┌─ TASK INPUT
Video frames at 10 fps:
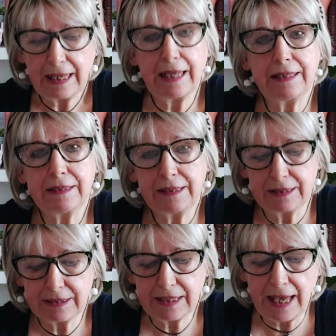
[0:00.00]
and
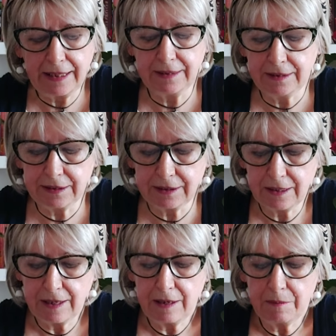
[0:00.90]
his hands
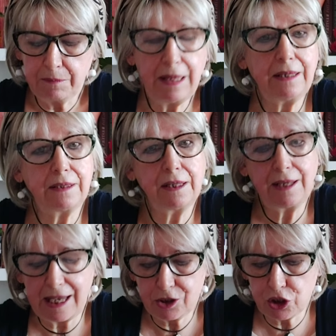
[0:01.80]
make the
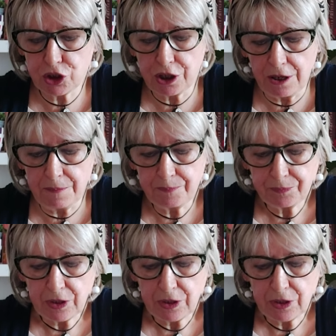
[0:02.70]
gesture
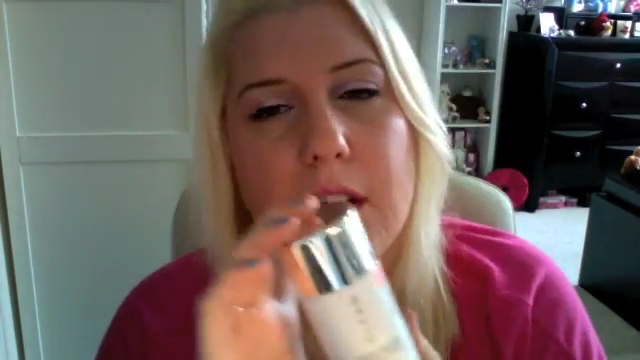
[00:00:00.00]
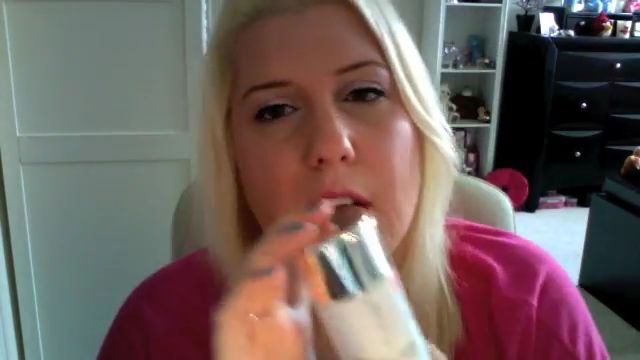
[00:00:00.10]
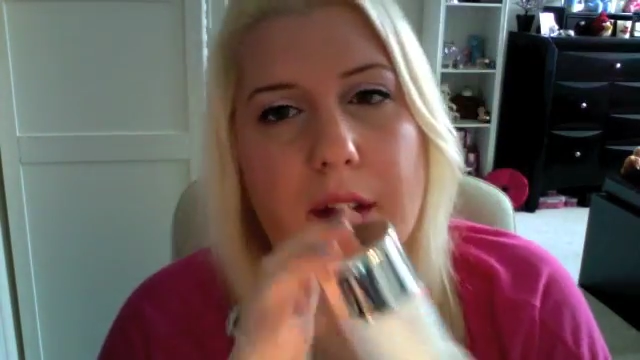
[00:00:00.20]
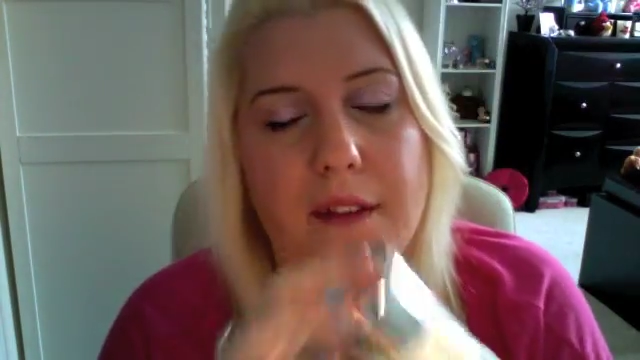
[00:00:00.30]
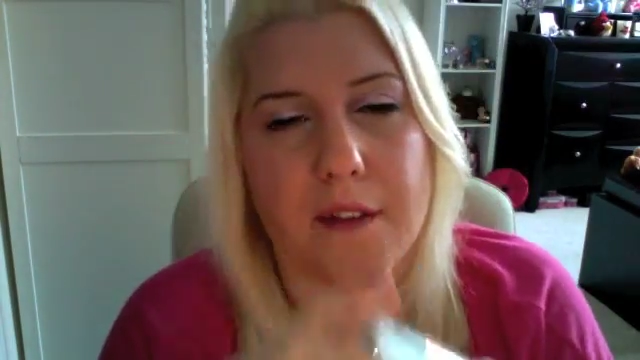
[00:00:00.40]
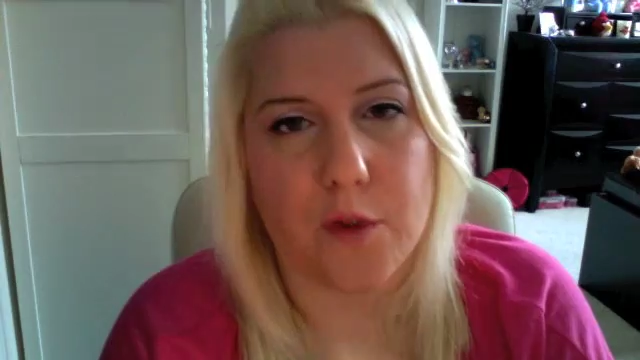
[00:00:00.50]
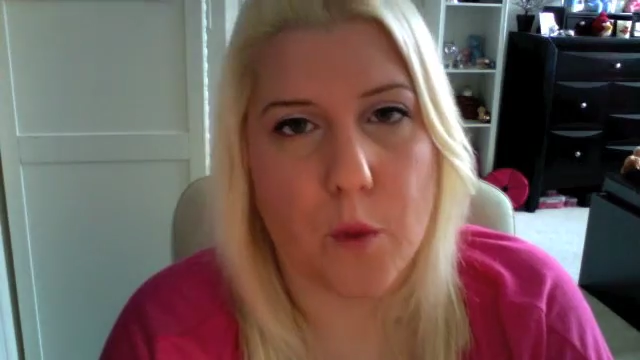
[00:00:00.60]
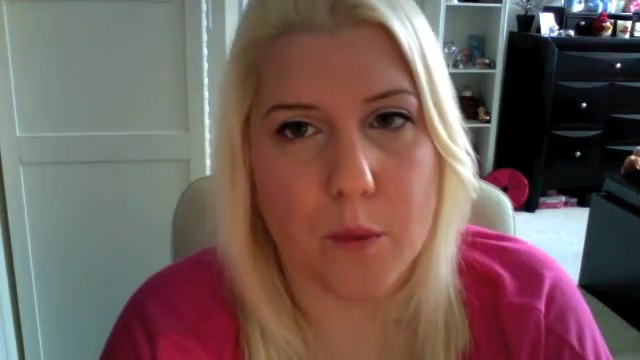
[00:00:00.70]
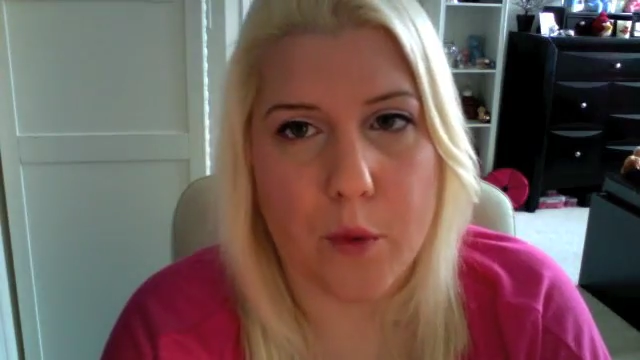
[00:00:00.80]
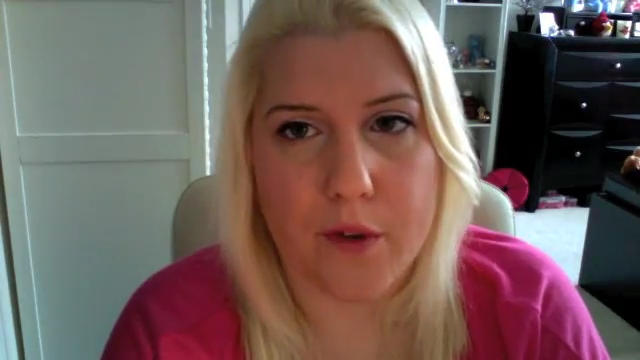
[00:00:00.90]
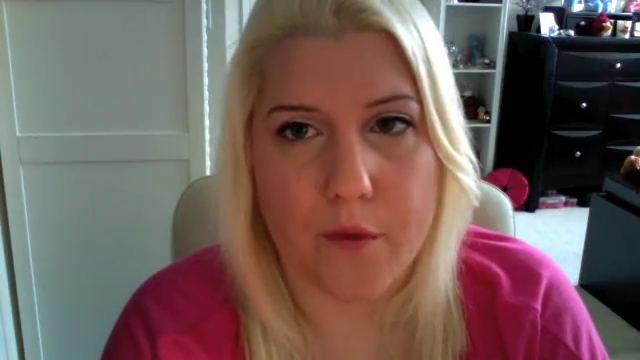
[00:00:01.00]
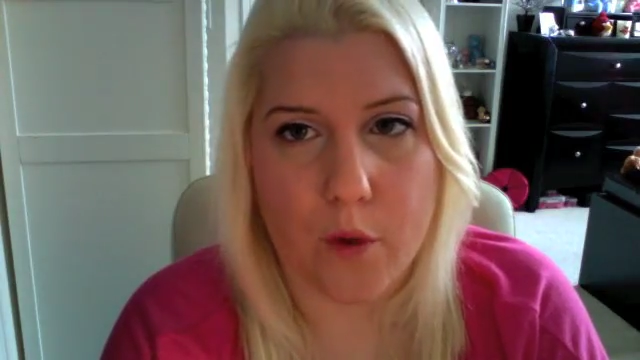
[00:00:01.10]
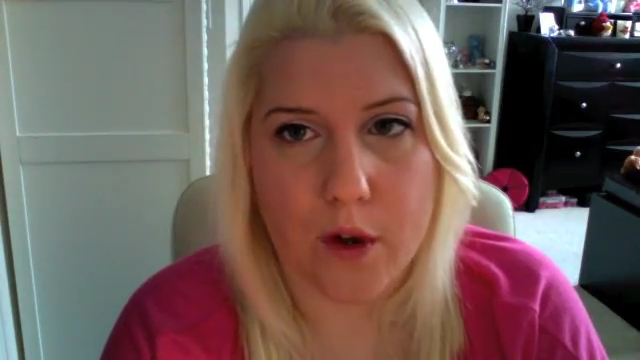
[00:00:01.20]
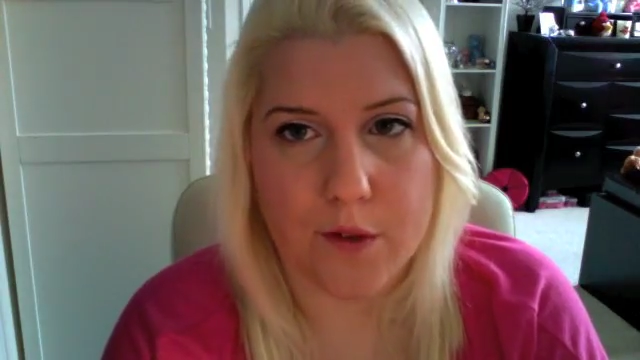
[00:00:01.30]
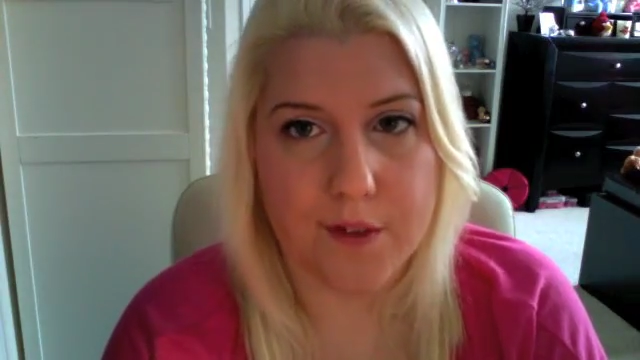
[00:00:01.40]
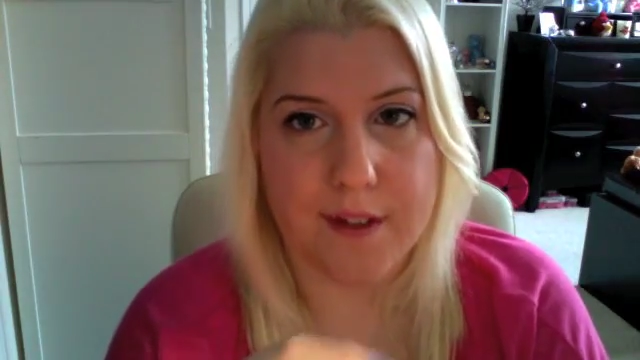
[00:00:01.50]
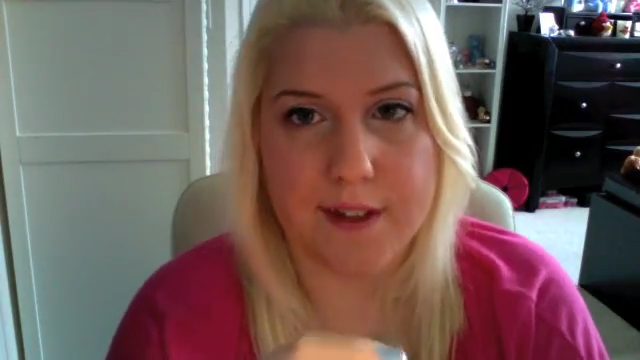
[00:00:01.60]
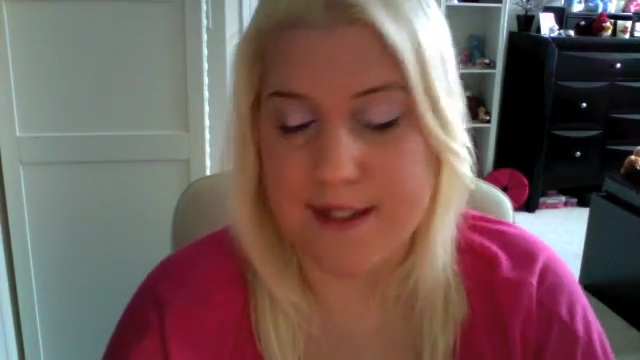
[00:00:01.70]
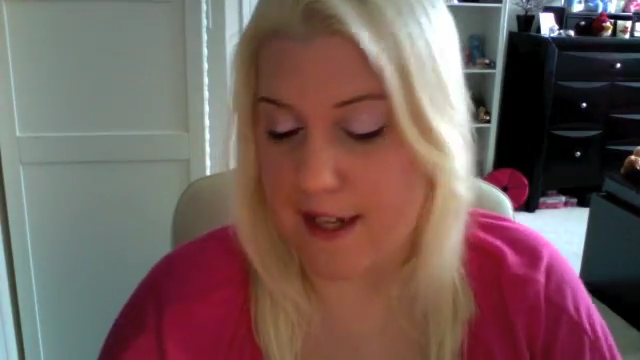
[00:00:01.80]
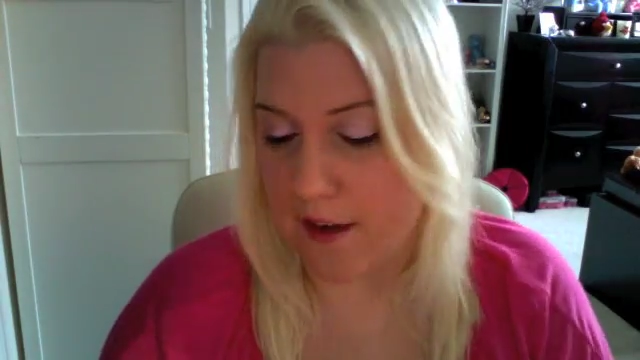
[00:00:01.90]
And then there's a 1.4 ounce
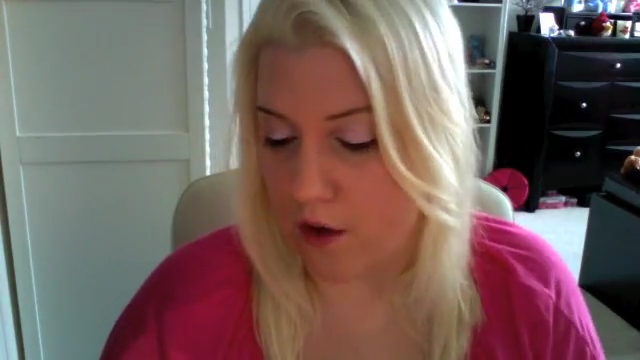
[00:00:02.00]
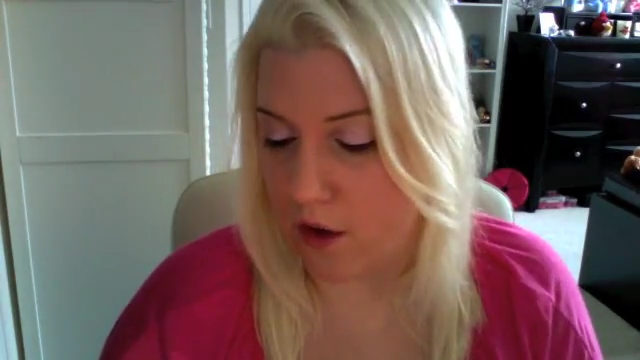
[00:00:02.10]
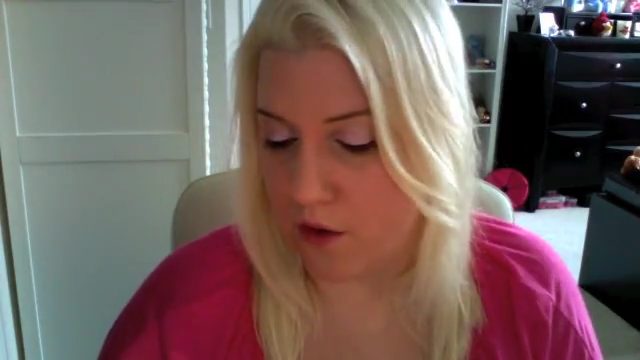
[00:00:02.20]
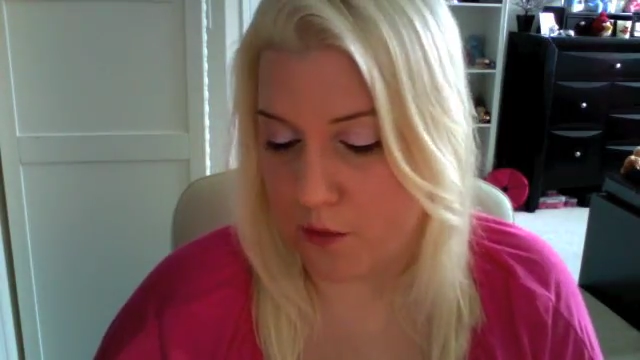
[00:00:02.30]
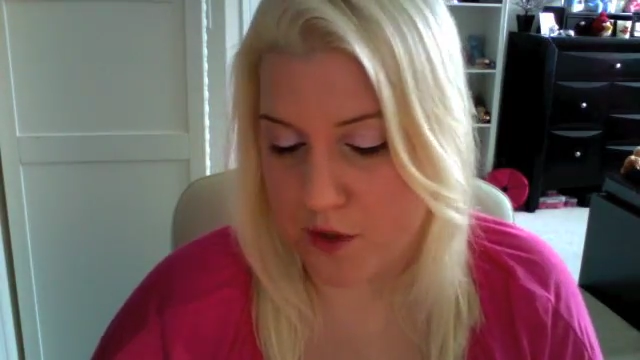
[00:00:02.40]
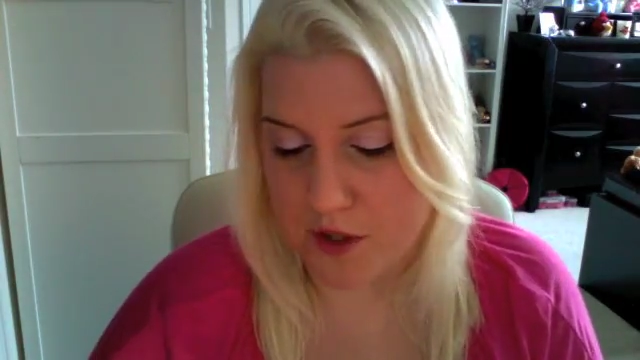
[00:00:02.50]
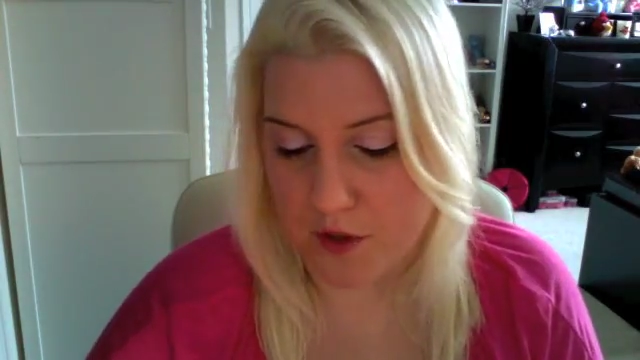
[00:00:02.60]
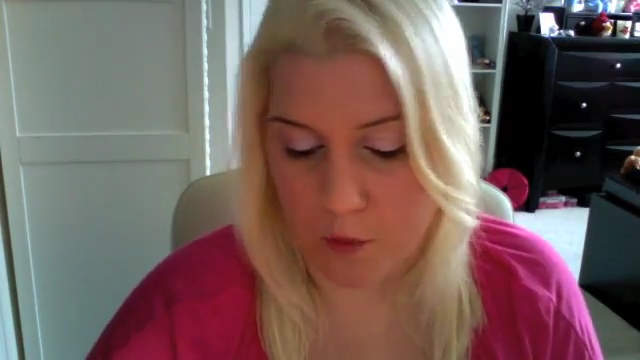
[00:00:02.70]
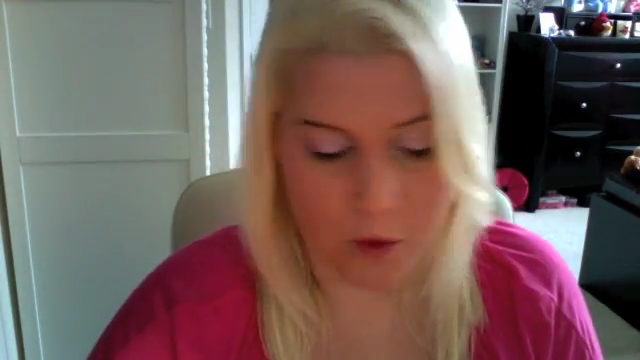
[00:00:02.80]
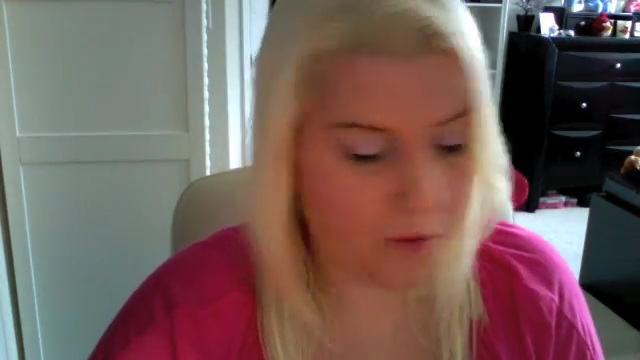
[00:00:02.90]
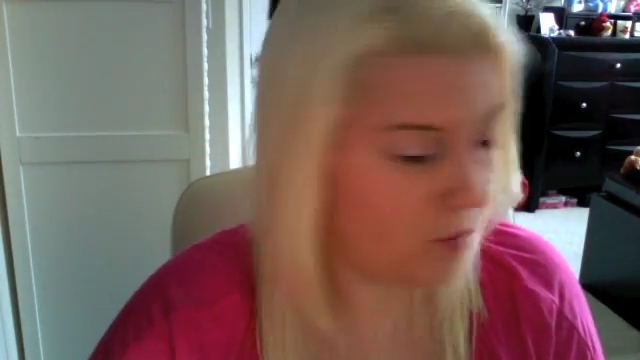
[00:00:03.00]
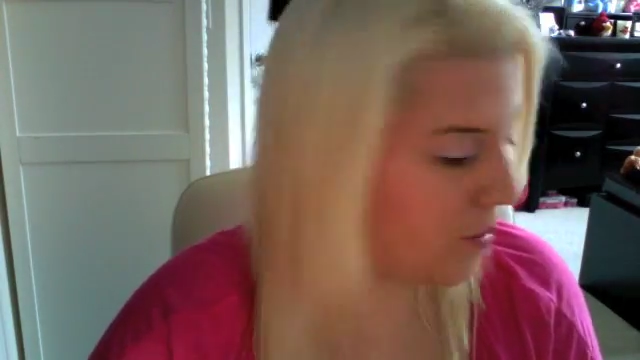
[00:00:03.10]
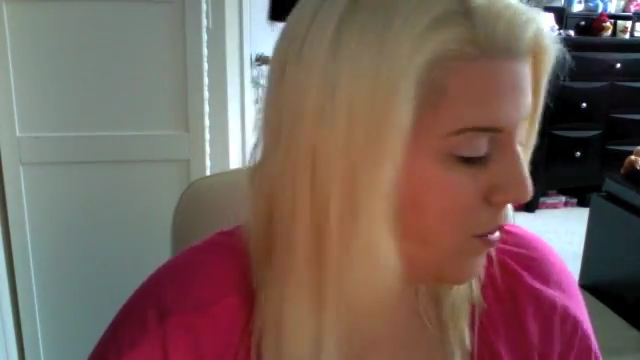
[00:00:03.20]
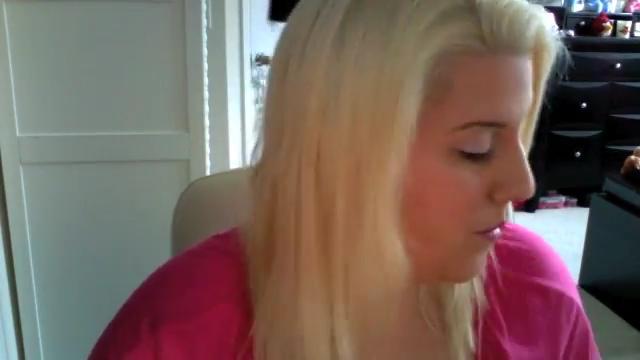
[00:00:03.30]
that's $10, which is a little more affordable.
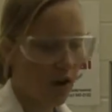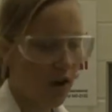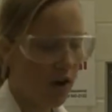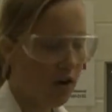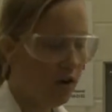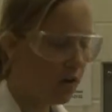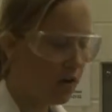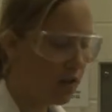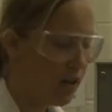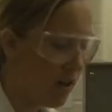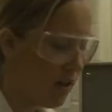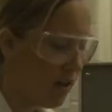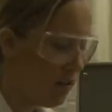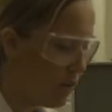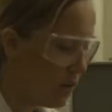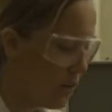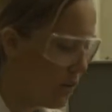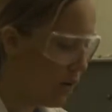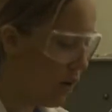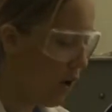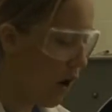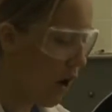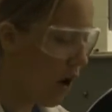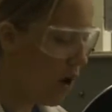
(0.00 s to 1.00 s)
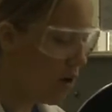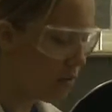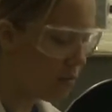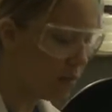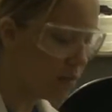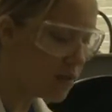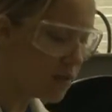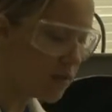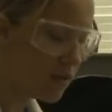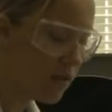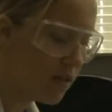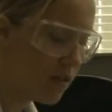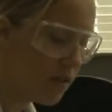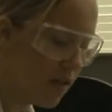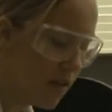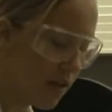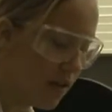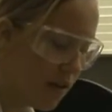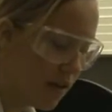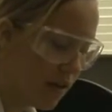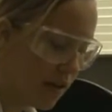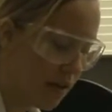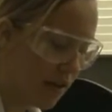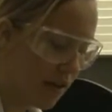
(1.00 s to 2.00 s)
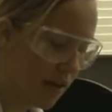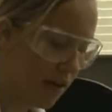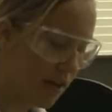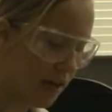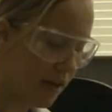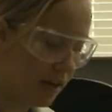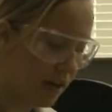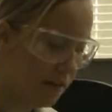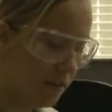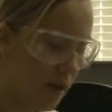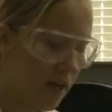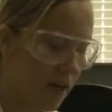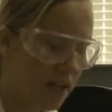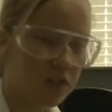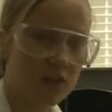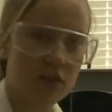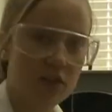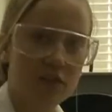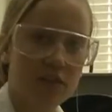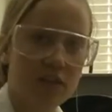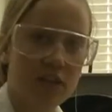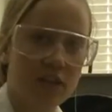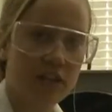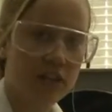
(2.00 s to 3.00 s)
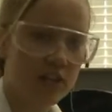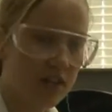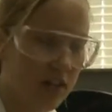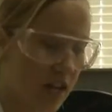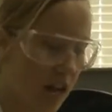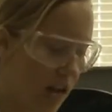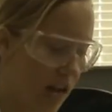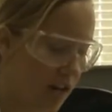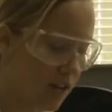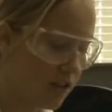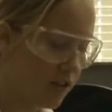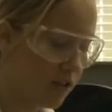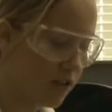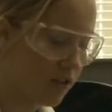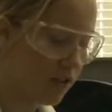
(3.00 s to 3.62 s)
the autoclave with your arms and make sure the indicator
└─
◆ WHAT YOU HAVE TO DO: Retype, without any picture, exactly the lines from the one with "[00:00:00.30]" through the end of the entries, inclusive.

◆ ANSWER TO THIS EXERCISE:
[00:00:00.30]
[00:00:00.40]
[00:00:00.50]
[00:00:00.60]
[00:00:00.70]
[00:00:00.80]
[00:00:00.90]
[00:00:01.00]
[00:00:01.10]
[00:00:01.20]
[00:00:01.30]
[00:00:01.40]
[00:00:01.50]
[00:00:01.60]
[00:00:01.70]
[00:00:01.80]
[00:00:01.90]
And then there's a 1.4 ounce
[00:00:02.00]
[00:00:02.10]
[00:00:02.20]
[00:00:02.30]
[00:00:02.40]
[00:00:02.50]
[00:00:02.60]
[00:00:02.70]
[00:00:02.80]
[00:00:02.90]
[00:00:03.00]
[00:00:03.10]
[00:00:03.20]
[00:00:03.30]
that's $10, which is a little more affordable.
(0.00 s to 1.00 s)
(1.00 s to 2.00 s)
(2.00 s to 3.00 s)
(3.00 s to 3.62 s)
the autoclave with your arms and make sure the indicator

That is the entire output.